▶ [What you have to do]: Wherever a picture appears in the listing below, leave it out and reproduce the rest exactly.

▶ [Data listing]:

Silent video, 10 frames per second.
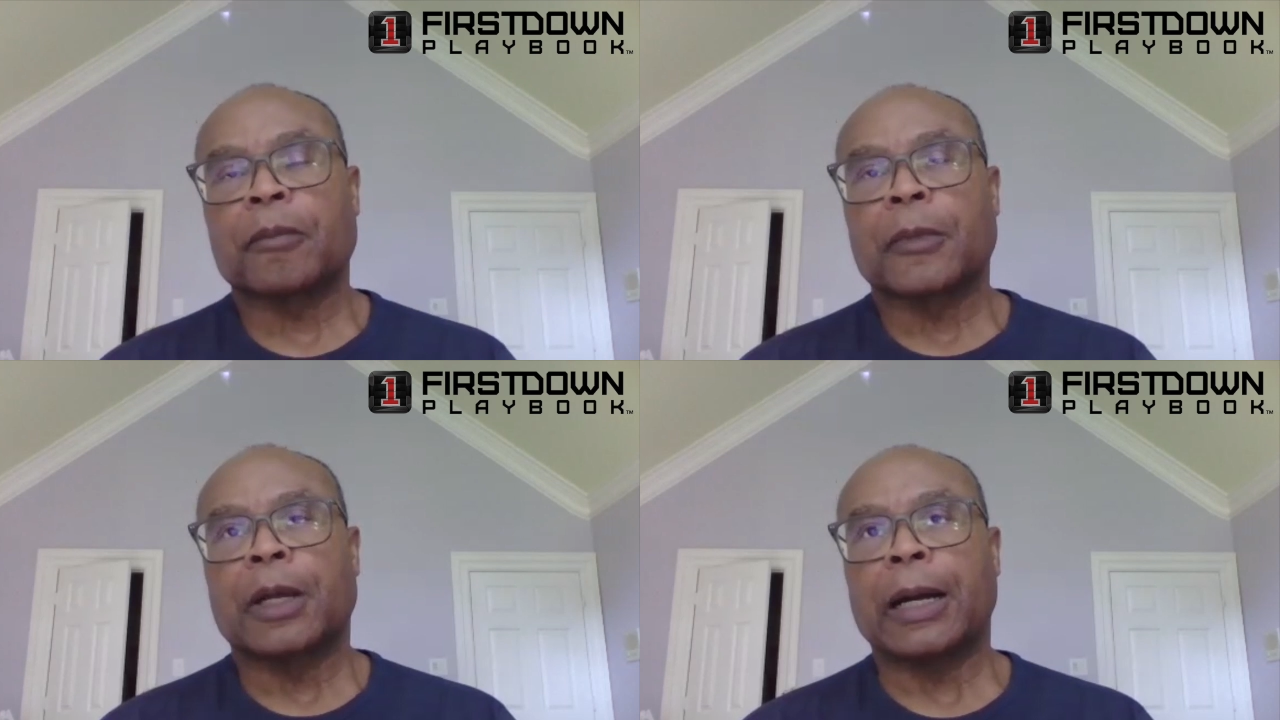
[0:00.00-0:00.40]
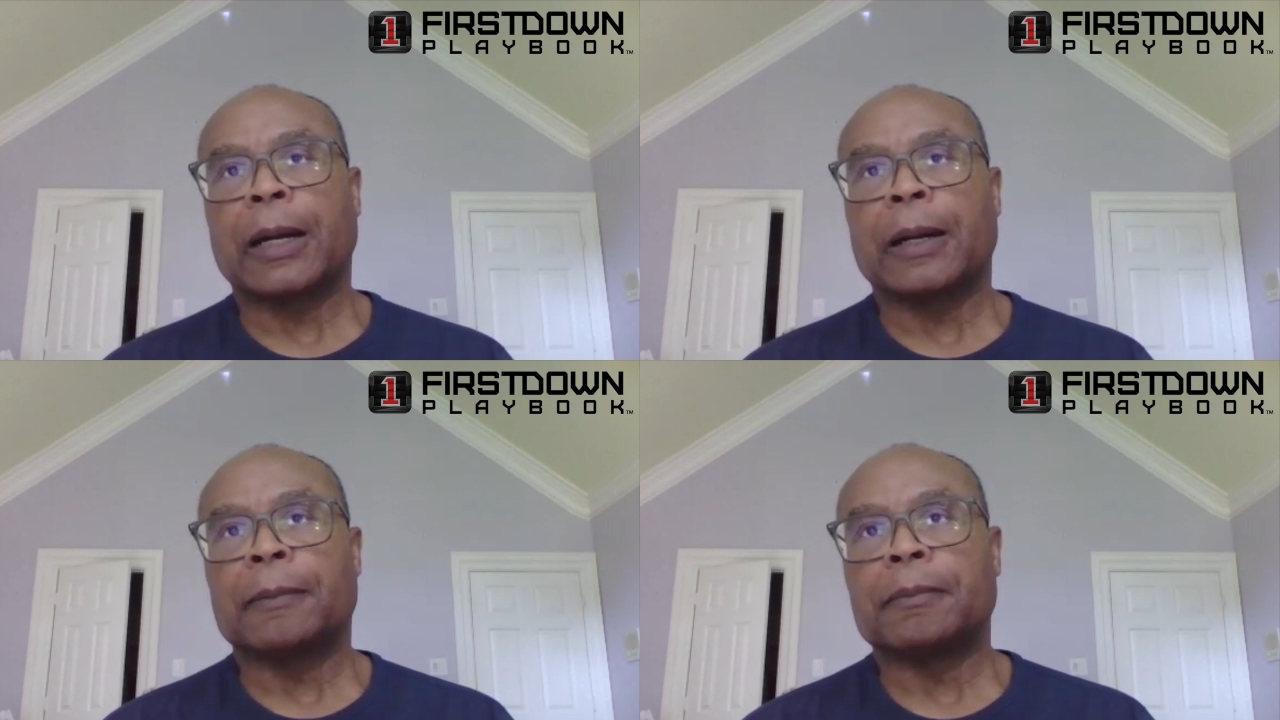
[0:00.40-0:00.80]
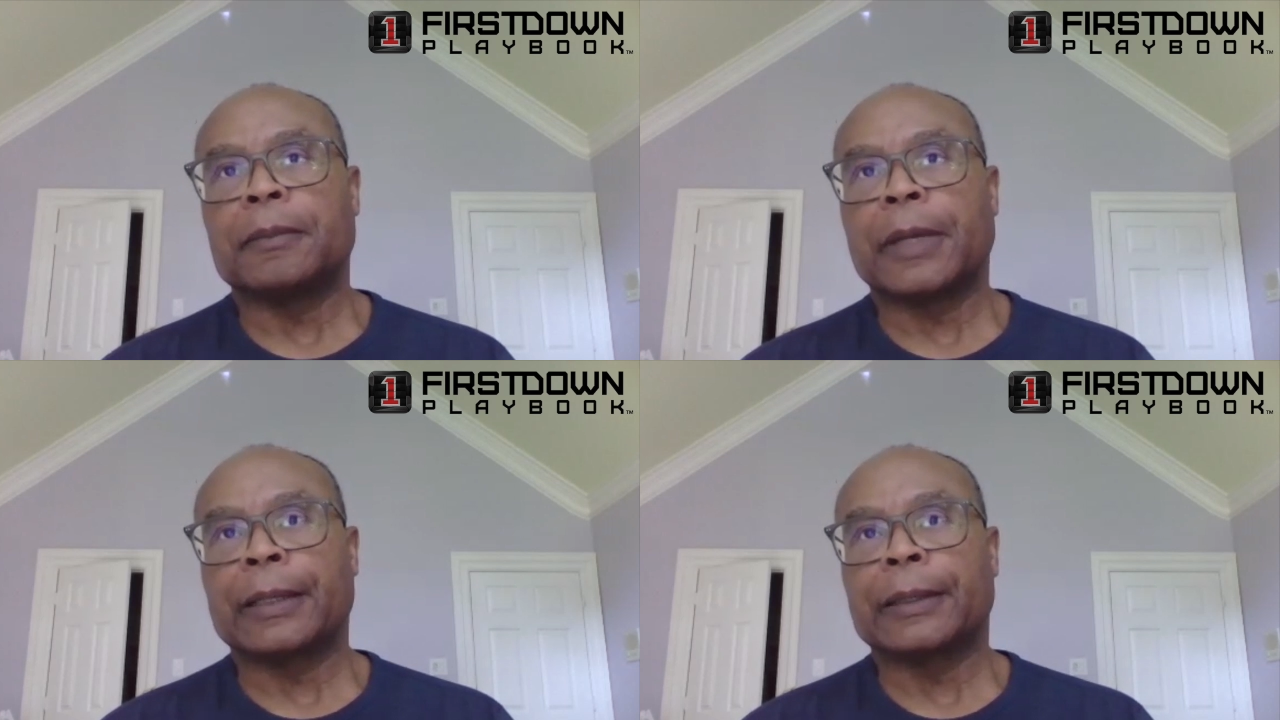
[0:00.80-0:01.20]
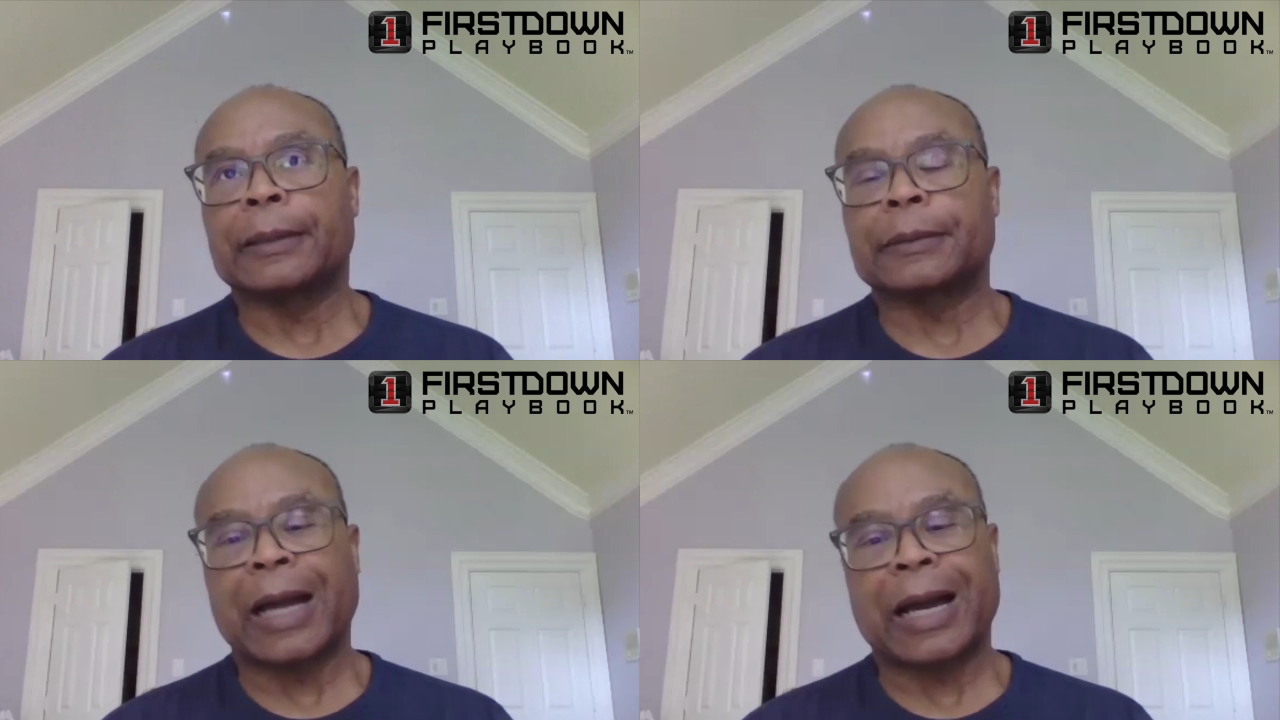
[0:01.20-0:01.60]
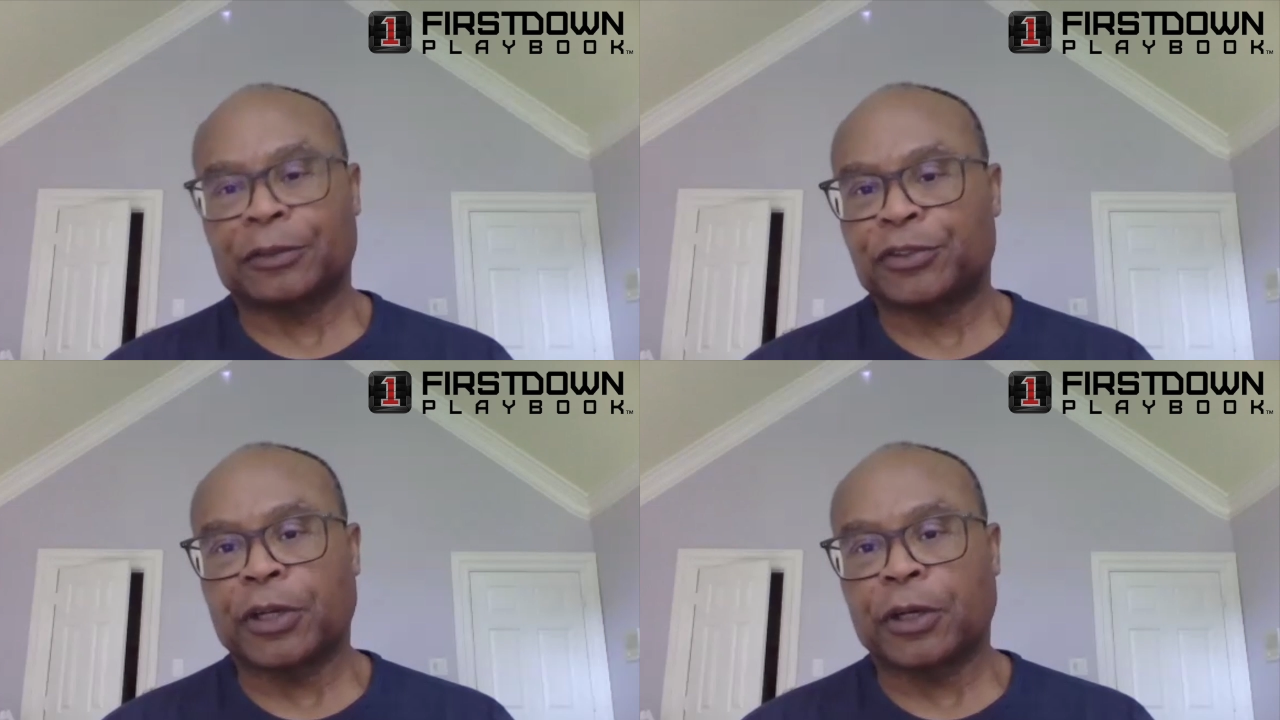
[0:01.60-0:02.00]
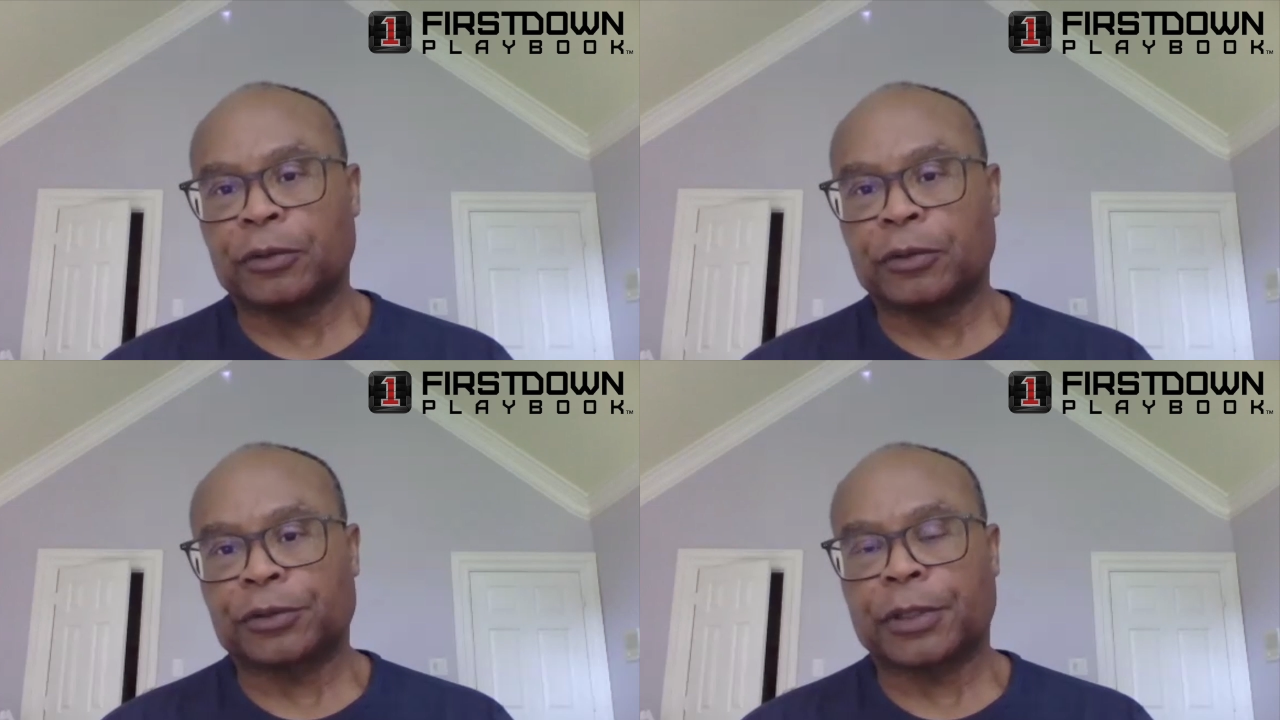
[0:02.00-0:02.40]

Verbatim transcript: um, and a college coach.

▶ [Written answer]:
Silent video, 10 frames per second.
[0:00.00-0:00.40]
[0:00.40-0:00.80]
[0:00.80-0:01.20]
[0:01.20-0:01.60]
[0:01.60-0:02.00]
[0:02.00-0:02.40]

Verbatim transcript: um, and a college coach.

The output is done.